Артур делает глубокий вдох, и сопли проникают ему в горло. Это ему не нравится. К столу вновь подходит Розалин, держа в руках очередную тарелку с высокой горкой тостов.
– Ах, разве это не ужасно, ведь Бог любит их жен и детей? И малыши теперь тоже все потеряют.
– Их матери тоже, – говорю я, беря тост с тарелки.

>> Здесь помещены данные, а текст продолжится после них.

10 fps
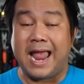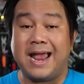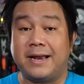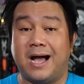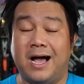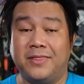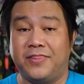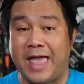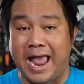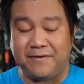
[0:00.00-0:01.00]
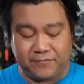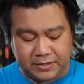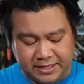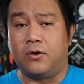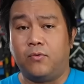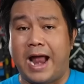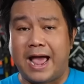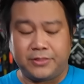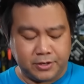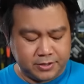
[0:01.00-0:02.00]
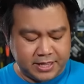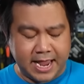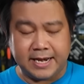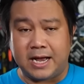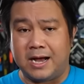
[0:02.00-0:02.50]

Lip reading: And thankfully, rather than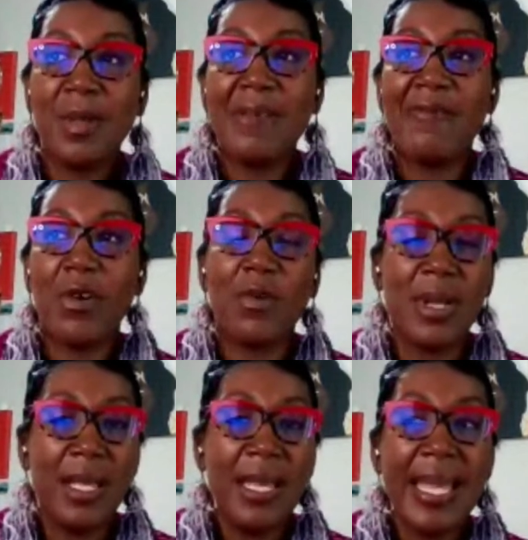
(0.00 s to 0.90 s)

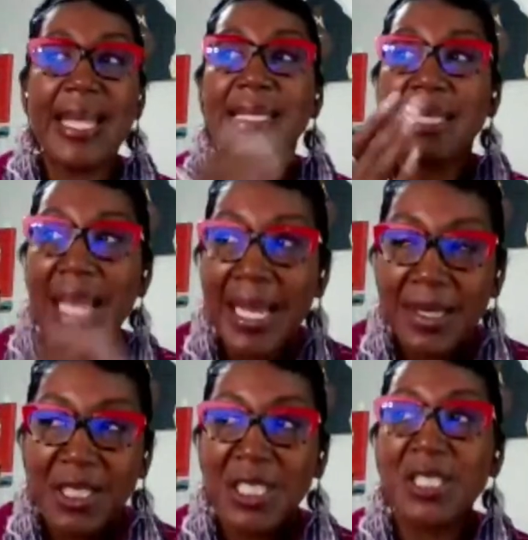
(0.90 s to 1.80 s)
invoke
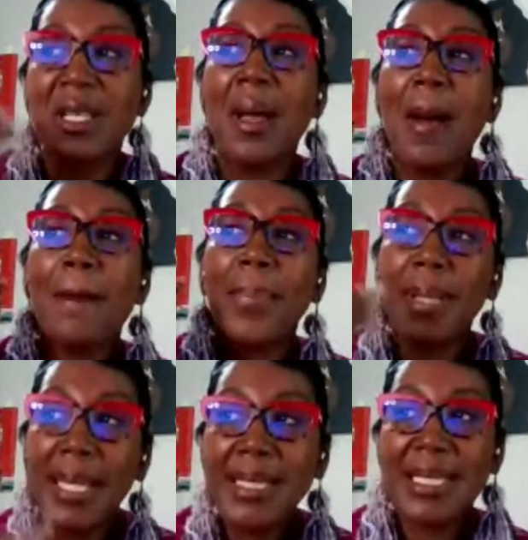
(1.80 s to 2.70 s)
intelligence
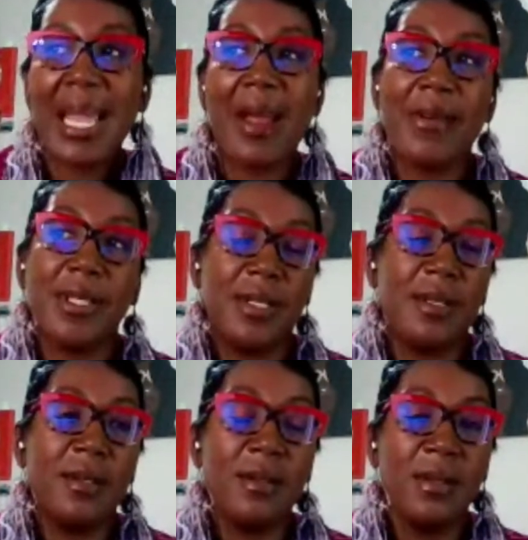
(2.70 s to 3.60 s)
plus
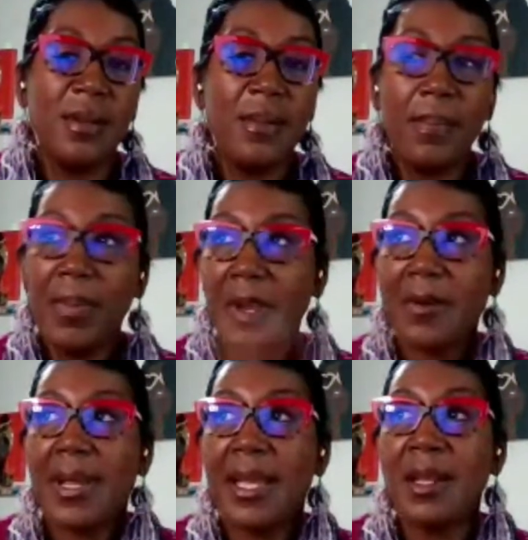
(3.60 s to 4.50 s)
character,
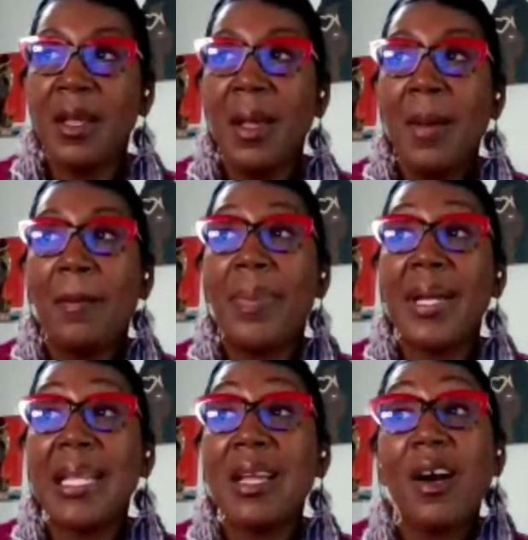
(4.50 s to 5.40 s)
period.
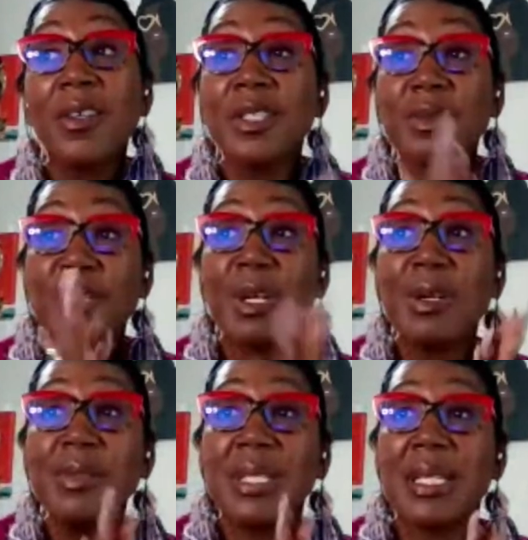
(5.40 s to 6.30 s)
But he also
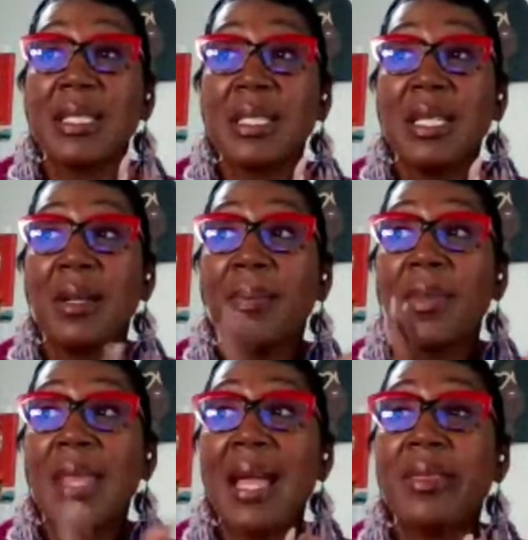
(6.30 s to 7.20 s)
told us
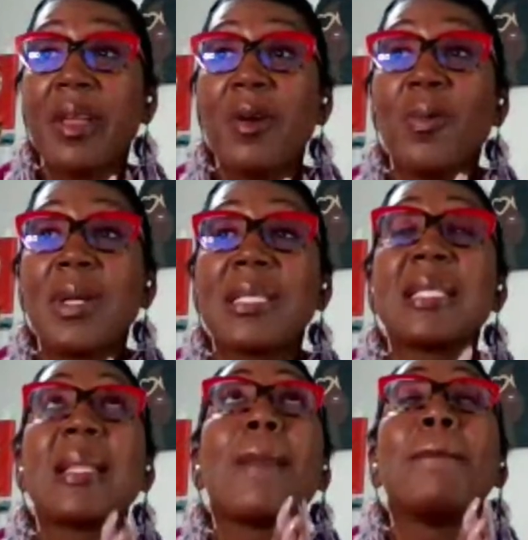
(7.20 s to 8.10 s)
that there was
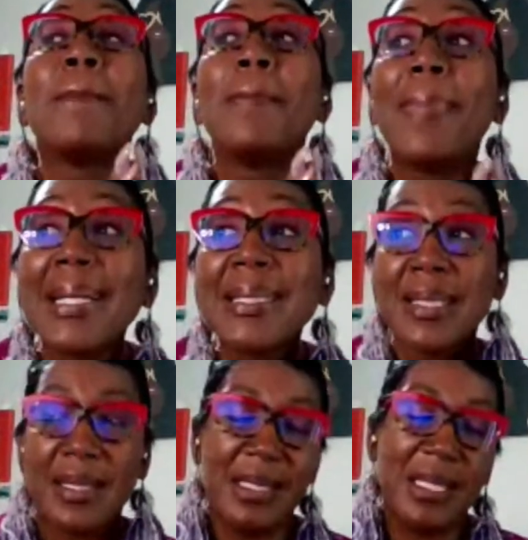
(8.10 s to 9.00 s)
an
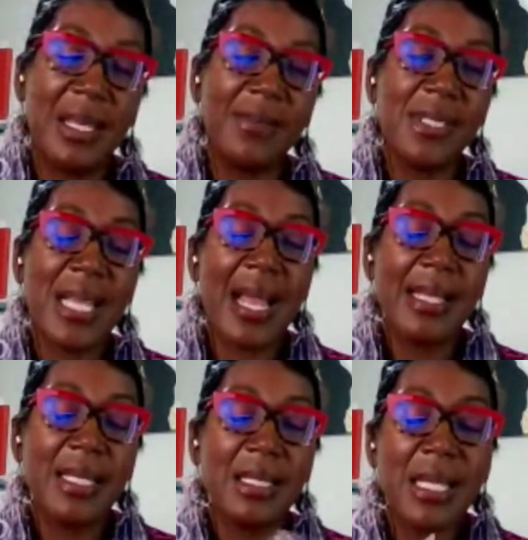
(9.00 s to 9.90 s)
abundance of
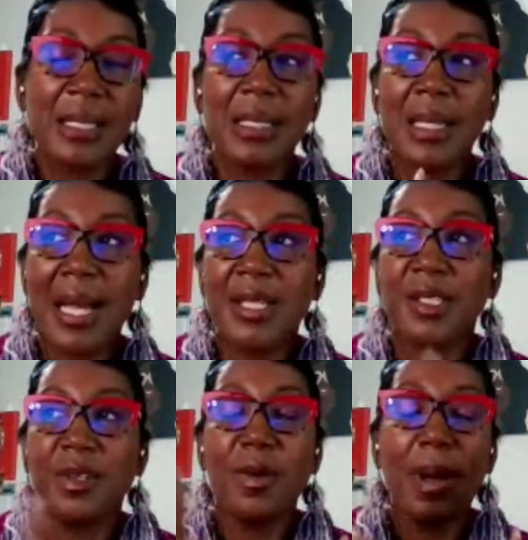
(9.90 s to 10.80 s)
science and
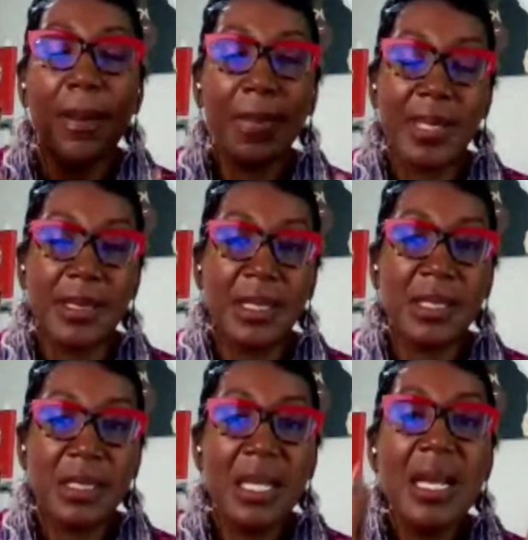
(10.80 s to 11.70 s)
technological
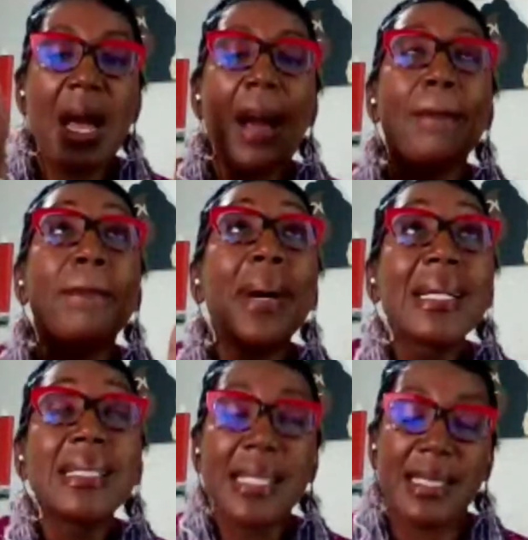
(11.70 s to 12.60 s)
abundance.
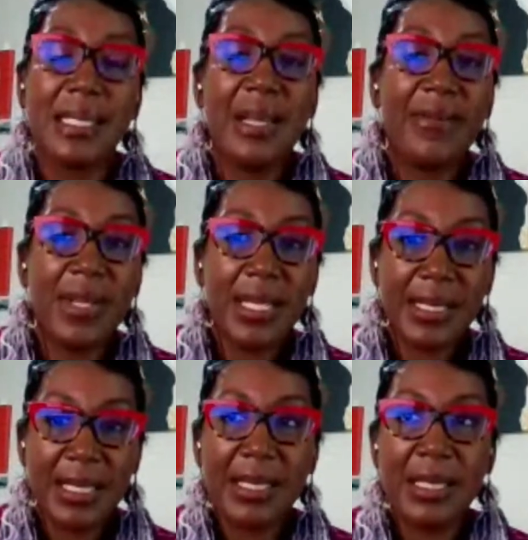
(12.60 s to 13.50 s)
Abundance of it
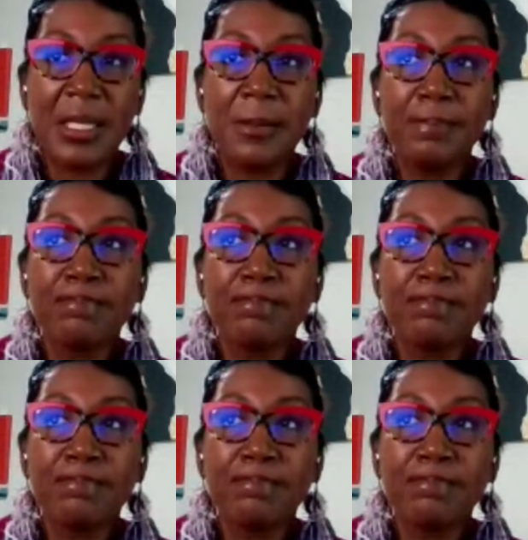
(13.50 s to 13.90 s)
existed.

Розалин смотрит, как я надкусываю тост, и ее зеленые глаза все более и более расширяются по мере того, как я жую. Она всегда смотрит, как я жую, а я злюсь. Словно она колдунья из «Гензеля и Гретель» и следит за тем, как я толстею, чтобы связать мне за спиной руки и, засунув яблоко в глотку, бросить в горячую плиту. От яблока я бы не отказалась. Обычно она скармливает мне куда больше калорий.
Прожевав и проглотив кусок, я кладу остаток тоста на тарелку.
Понятия не имею, сколько Розалин лет, но полагаю, ей немного за сорок, хотя, сколько бы ей ни было, она все равно выглядит лет на десять старше. Она как будто застряла в 1940-х годах со своими платьями в цветочек, пуговицами от талии до подола и обязательной комбинацией под платьем. Мама никогда не носит комбинации, она вообще редко надевает нижнее белье. У Розалин мышиного цвета волосы, свисающие до подбородка и разделенные строго посередине пробором, так что видна седина. Она постоянно закладывает их за уши, розовые мышиные ушки, и никогда не надевает сережки. Никогда не красится. И не снимает с шеи золотой крестик на тонкой золотой цепочке. О таких женщинах моя подружка Зои говорит, будто у них ни разу в жизни не было оргазма, а я, срезая жир с бекона и видя, как округляются глаза Розалин, думаю, испытала ли Зои оргазм, когда делала это с Фиакрой. Потом представляю, какую боль ей причинила хоккейная клюшка, и начинаю в этом сомневаться.
Напротив нашего дома, через дорогу, стоит бунгало. Не знаю, кто в нем живет, но Розалин каждый день носит туда еду в пакетах. В двух милях от нас находится почта, и ее работой управляет кто-то из своего собственного дома, а напротив – самая маленькая на свете школа, которая, в отличие от моей прежней школы, где жизнь кипела ключом круглый год, летом совершенно пустеет. Я спросила у Розалин, есть ли там классы йоги или еще что-нибудь, и Розалин пообещала показать мне, как готовить йогурт. При этом у нее было такое счастливое выражение на лице, что я не стала ее разочаровывать. Целую неделю я наблюдала, как она делает клубничный йогурт, и еще одну неделю никак не могла его доесть.